The state Senate district will remain the 26th, although it will withdraw from Long Beach and adjacent communities, and instead head up the road to Santa Monica, the Canyons, Beverly Hills, and West Hollywood. Definitely an upscale district.
The new Congressional district, the 33rd, takes in much of the same territory as the state Senate district. It runs along the coast from Malibu to Palos Verdes (home of the runner-up in the special election for Congress, Teabagger Craig Huey). It also takes in much of Beverly Hills. But it deftly skirts LAX, leaving the airport for another district. What sort of political deal was made to do that?
In contrast, it looks as if a different committee drew the lines of the new 62nd Assembly district. Instead of hugging the coast line as do the other districts, it goes south from Venice to El Segundo and east nearly to the Harbor Freeway. It also dips down to include Lawndale, another downscale community.
The incumbent Member of Congress in the 33rd, Henry Waxman, has announced that he will run in the new district. Even though he is new to much of the district, his fund raising skills will make him the candidate to beat.
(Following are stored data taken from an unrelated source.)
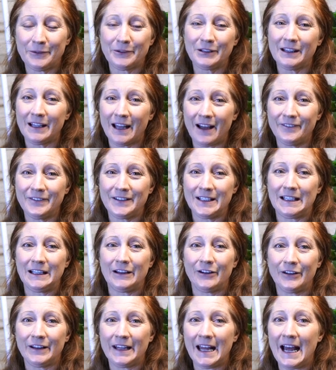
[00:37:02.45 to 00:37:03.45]
I would love to
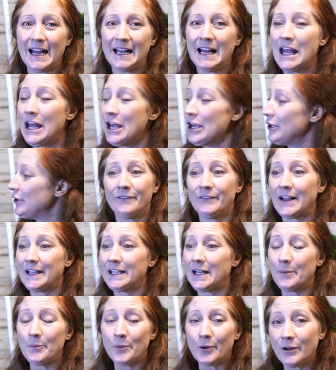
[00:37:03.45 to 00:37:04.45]
hear that.
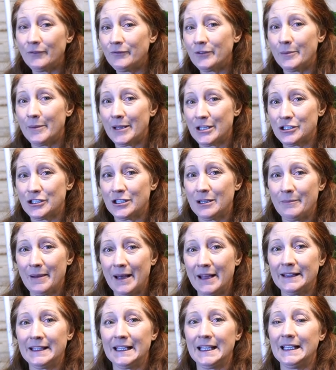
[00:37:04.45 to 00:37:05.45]
find out more information
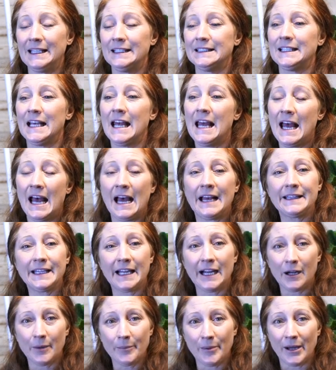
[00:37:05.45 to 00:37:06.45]
about these at the
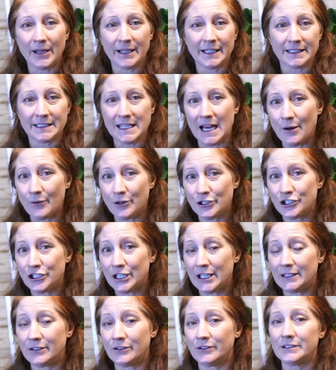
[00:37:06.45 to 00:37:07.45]

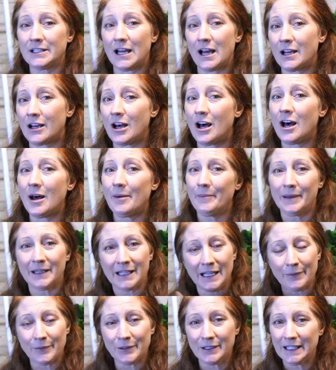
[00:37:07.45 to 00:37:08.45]
aeroponictowerchannel.com
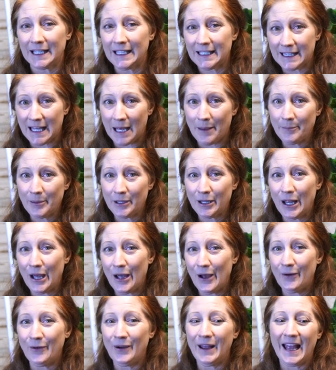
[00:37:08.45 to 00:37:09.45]
and I will link that
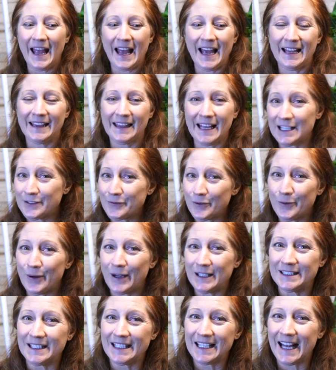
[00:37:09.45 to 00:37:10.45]
below. And thanks for
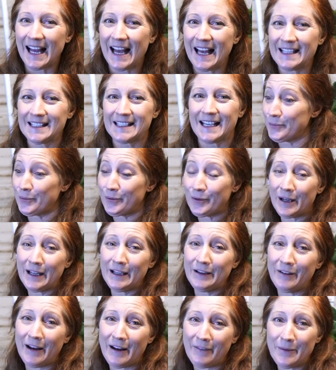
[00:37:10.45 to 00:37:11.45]
watching, guys.
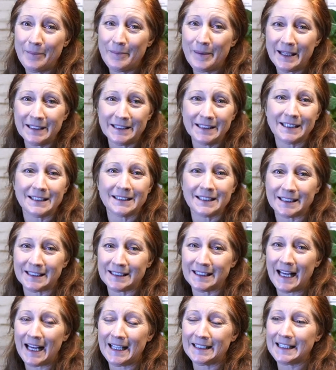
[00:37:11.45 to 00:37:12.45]
Pray you have amazing
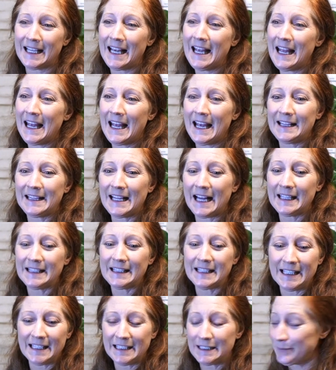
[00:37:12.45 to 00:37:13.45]
success and
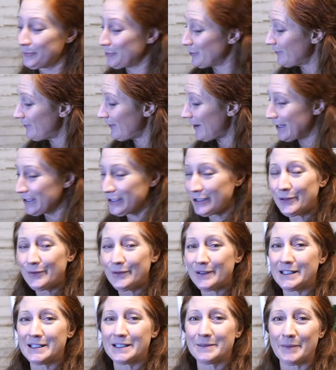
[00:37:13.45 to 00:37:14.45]
that these provide you
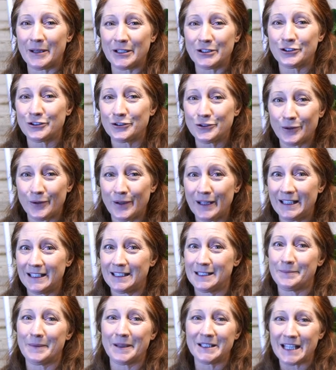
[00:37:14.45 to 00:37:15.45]
with as much joy and
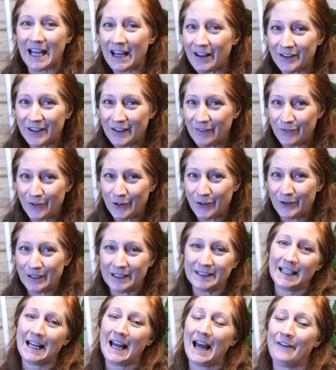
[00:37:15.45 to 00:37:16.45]
as much healthy food
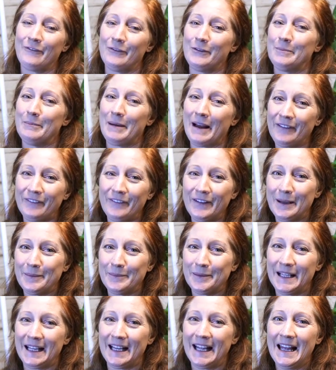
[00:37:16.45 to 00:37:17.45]
as they have for my
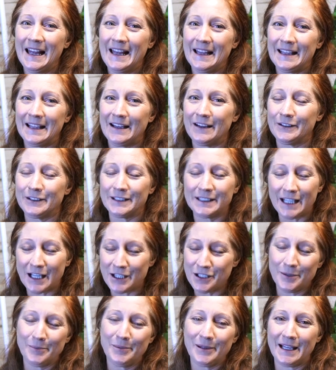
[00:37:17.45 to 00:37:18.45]
family. They are
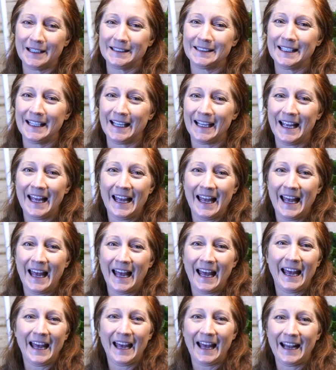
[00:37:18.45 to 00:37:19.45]
such a blessing
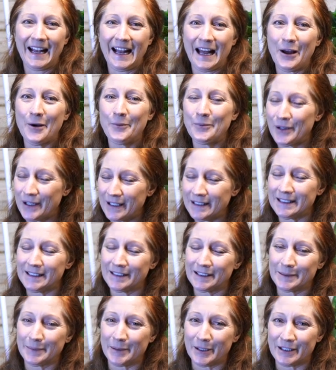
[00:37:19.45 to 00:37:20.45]
and I hope you get to
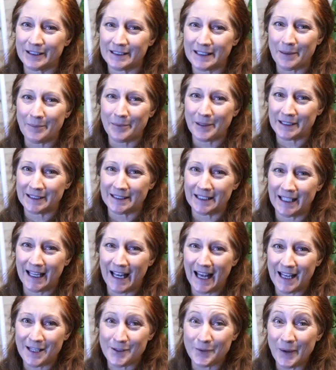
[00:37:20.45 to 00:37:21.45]
experience that blessing
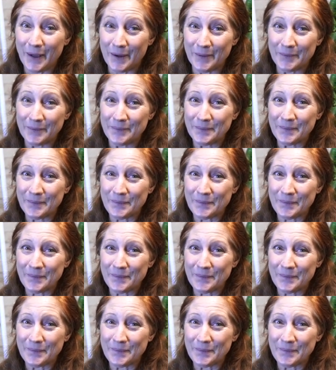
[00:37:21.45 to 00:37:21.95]
as well.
He has never received less than 63 percent of the vote.
Waxman, who will be 72 next year, has been in Congress since 1975, representing Beverly Hills, Santa Monica and parts of the Valley. He is known outside his district for stopping the Red Car “subway to the sea” for 21 years due to safety concerns about Methane explosions (see “The Solid Gold Subway,” Oct. 2010 Beachhead, http://bit.ly/dxlNuT).
The new districts are no problem for two incumbents: Assemblymember Betsy Butler and state Senator Ted Lieu. Both live in their new districts, Butler in the Marina and Lieu in the foothills of Palos Verdes.
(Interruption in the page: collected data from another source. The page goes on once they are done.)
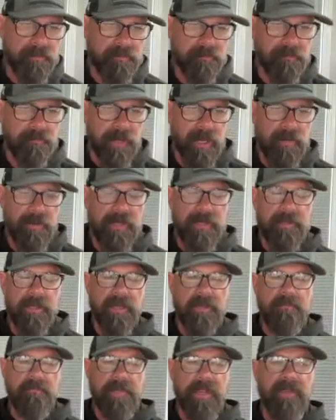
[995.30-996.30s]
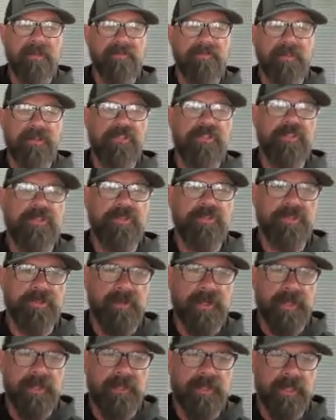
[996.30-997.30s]
wearing barefoot shoes or
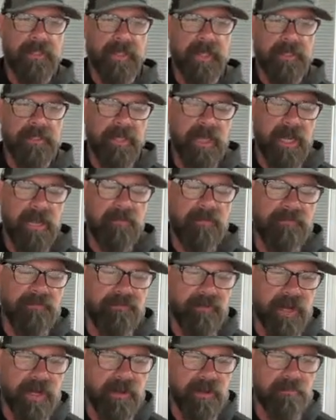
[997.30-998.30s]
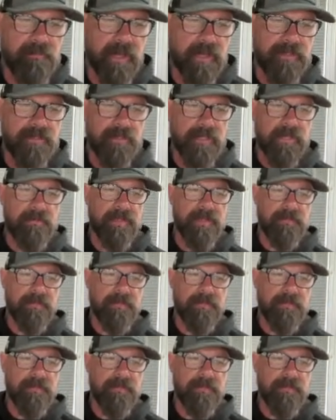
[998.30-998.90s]
anything like that. I would very much limit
What does all this mean for Venice? We are now sandwiched in between two of the richest areas of Southern California, Malibu, Pacific Palisades, the Canyons and Beverly Hills on the north and the Palos Verdes Peninsula on the south. Lil’ Venice will have scant influence in this political system where money talks.
The Assembly district may well be an improvement for our influence in the state house. It’ll be just the reverse of the other two districts. In the Assembly, Venice and the Marina will be the “wealthy” parts of the district.